Stored data:
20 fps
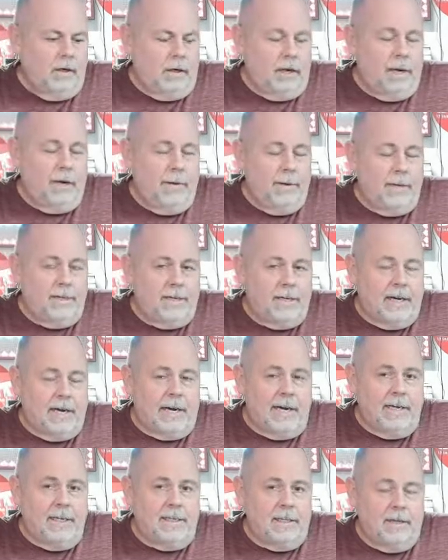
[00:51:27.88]
Anyways,
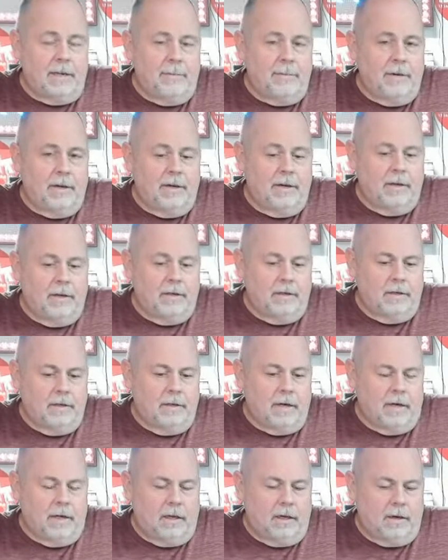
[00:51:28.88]
guys, I'm going to
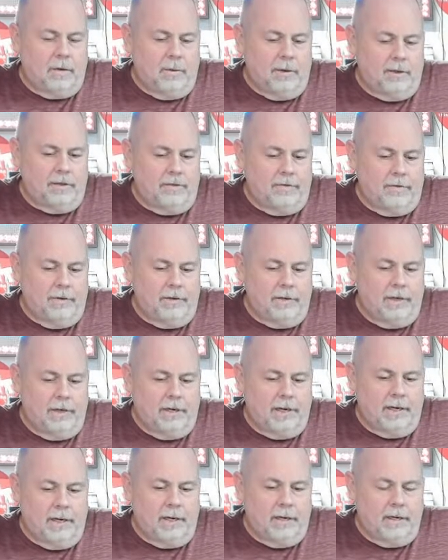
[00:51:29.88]
call it quits for
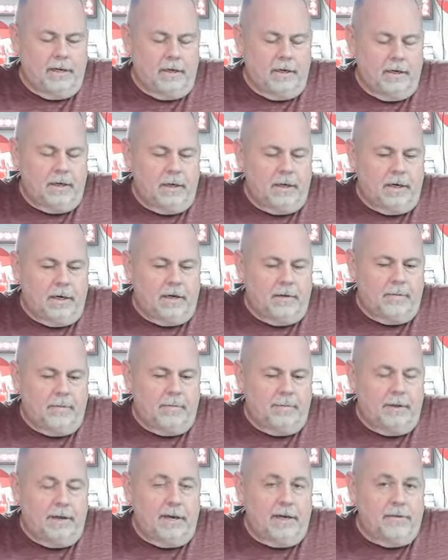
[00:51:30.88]
tonight.
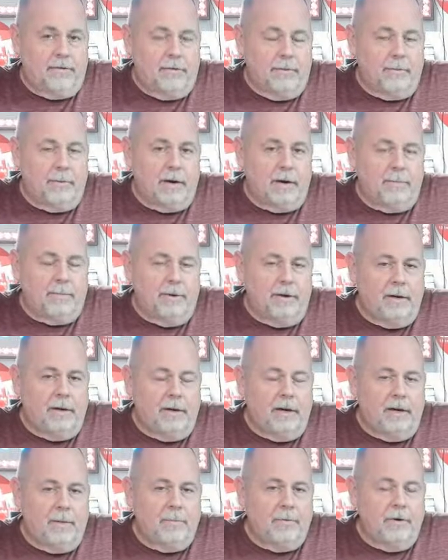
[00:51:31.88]
Thanks for popping
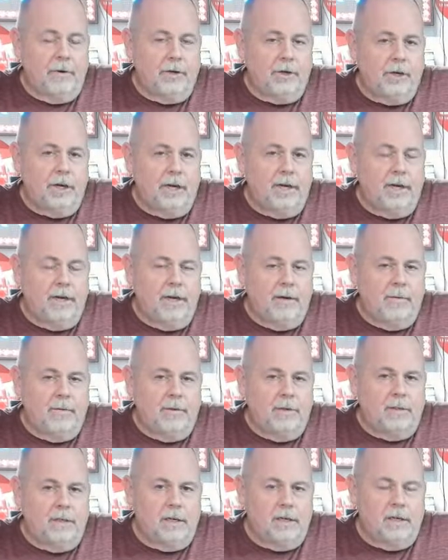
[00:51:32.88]
in. I appreciate it. It
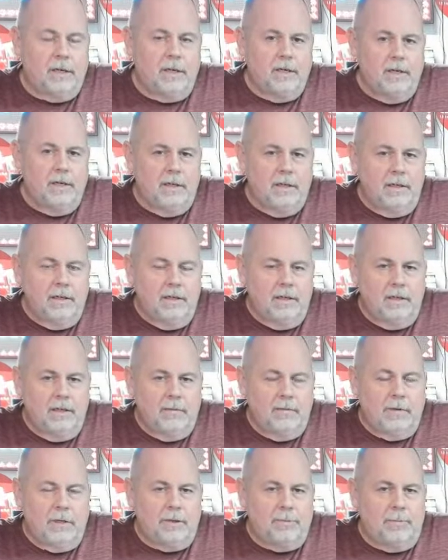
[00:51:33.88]
was
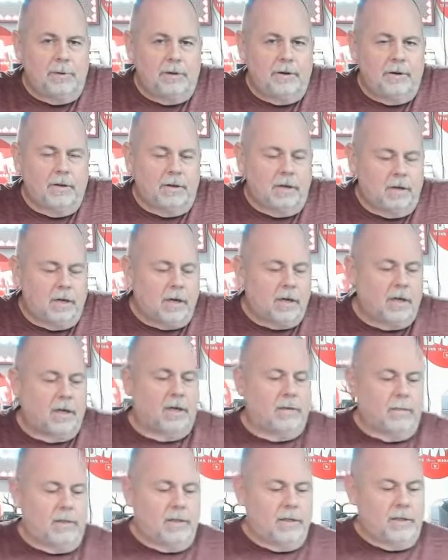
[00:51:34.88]
much better than
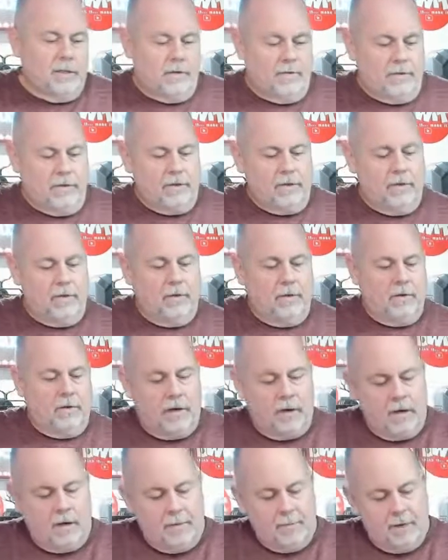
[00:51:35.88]
talking to myself this whole
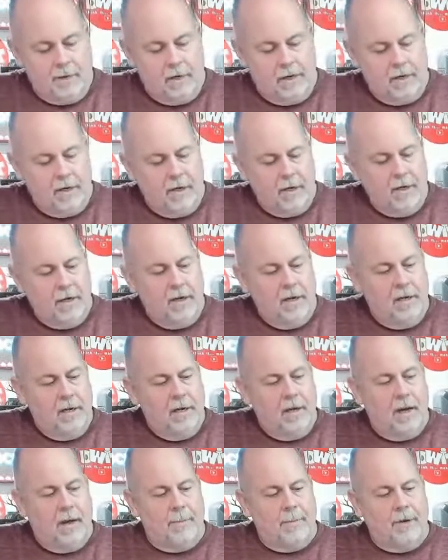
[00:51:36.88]
time. And
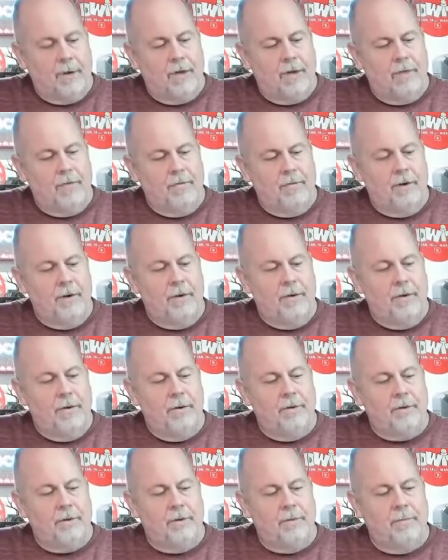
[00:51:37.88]
I'm going to
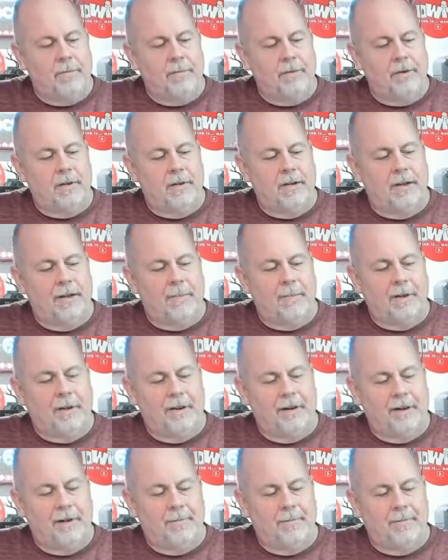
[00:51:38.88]
redo some, I'm
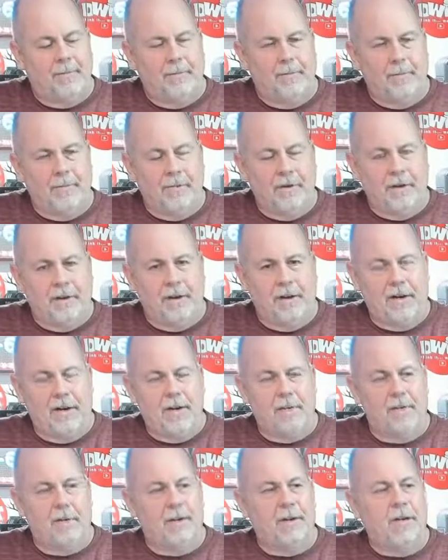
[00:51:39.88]
going to print
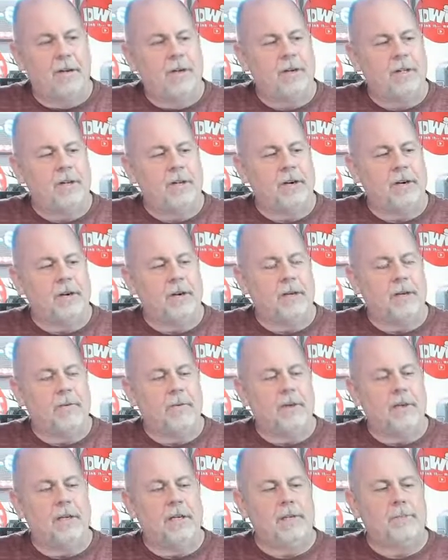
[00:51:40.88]
another one of these, start another
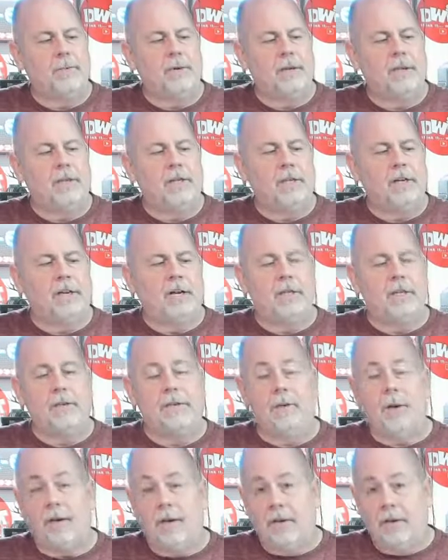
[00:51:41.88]
one of these prints tonight
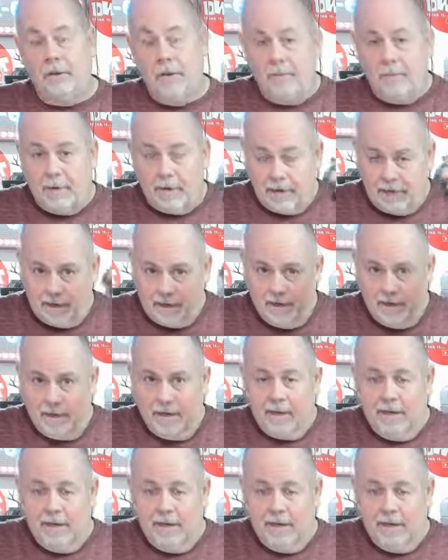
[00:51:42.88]
so I can do my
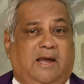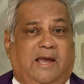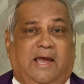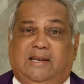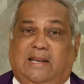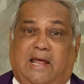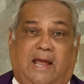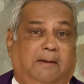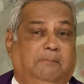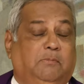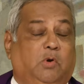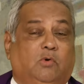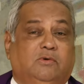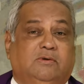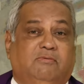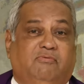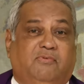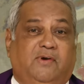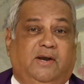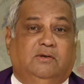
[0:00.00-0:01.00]
and I'm not
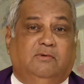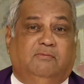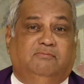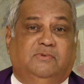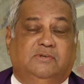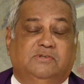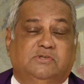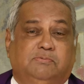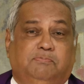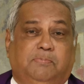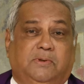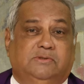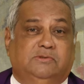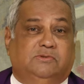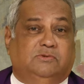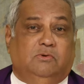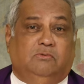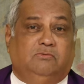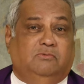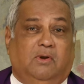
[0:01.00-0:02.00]
afraid of the
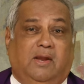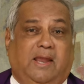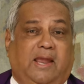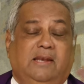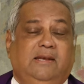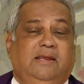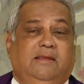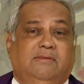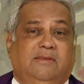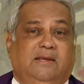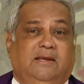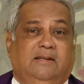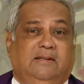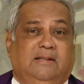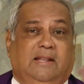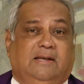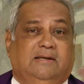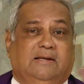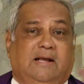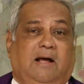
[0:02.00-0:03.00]
spits or anything
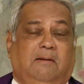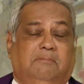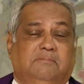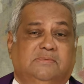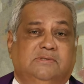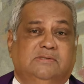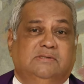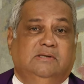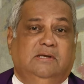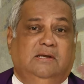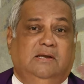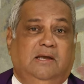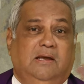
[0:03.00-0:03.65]
that comes,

== Task directions ==
Each record above is to be returned unchanged, while any picture it holds stays out.

== Final answer ==
20 fps
[00:51:27.88]
Anyways,
[00:51:28.88]
guys, I'm going to
[00:51:29.88]
call it quits for
[00:51:30.88]
tonight.
[00:51:31.88]
Thanks for popping
[00:51:32.88]
in. I appreciate it. It
[00:51:33.88]
was
[00:51:34.88]
much better than
[00:51:35.88]
talking to myself this whole
[00:51:36.88]
time. And
[00:51:37.88]
I'm going to
[00:51:38.88]
redo some, I'm
[00:51:39.88]
going to print
[00:51:40.88]
another one of these, start another
[00:51:41.88]
one of these prints tonight
[00:51:42.88]
so I can do my
[0:00.00-0:01.00]
and I'm not
[0:01.00-0:02.00]
afraid of the
[0:02.00-0:03.00]
spits or anything
[0:03.00-0:03.65]
that comes,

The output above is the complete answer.